__WHAT IS BEING ASKED__.
Since only the written part is wanted, repeat the records exactly and omit the pictures.

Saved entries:
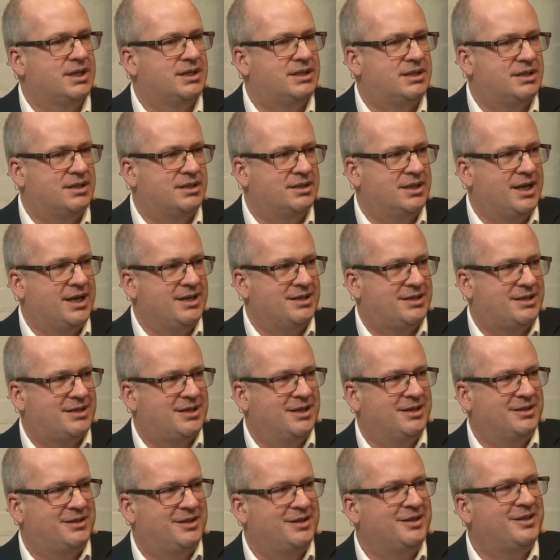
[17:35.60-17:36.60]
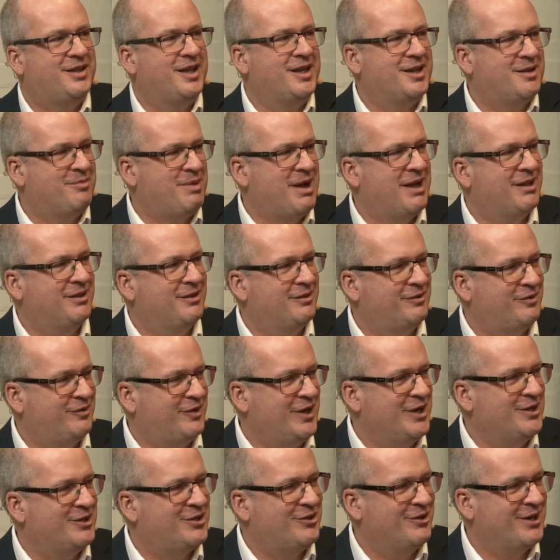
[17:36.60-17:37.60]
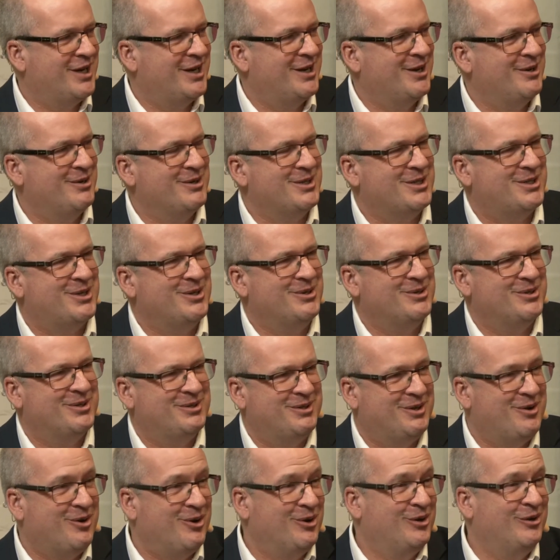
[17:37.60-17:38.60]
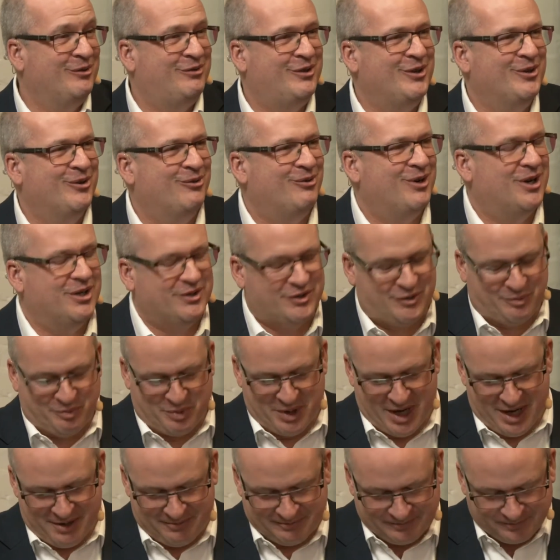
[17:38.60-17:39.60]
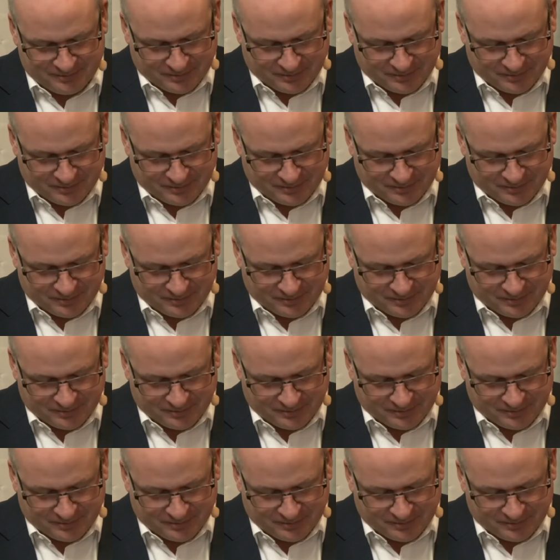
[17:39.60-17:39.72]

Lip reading: is to think about the future, and I know it's all of your roles. But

__RESPONSE TO THE EXERCISE__.
[17:35.60-17:36.60]
[17:36.60-17:37.60]
[17:37.60-17:38.60]
[17:38.60-17:39.60]
[17:39.60-17:39.72]

Lip reading: is to think about the future, and I know it's all of your roles. But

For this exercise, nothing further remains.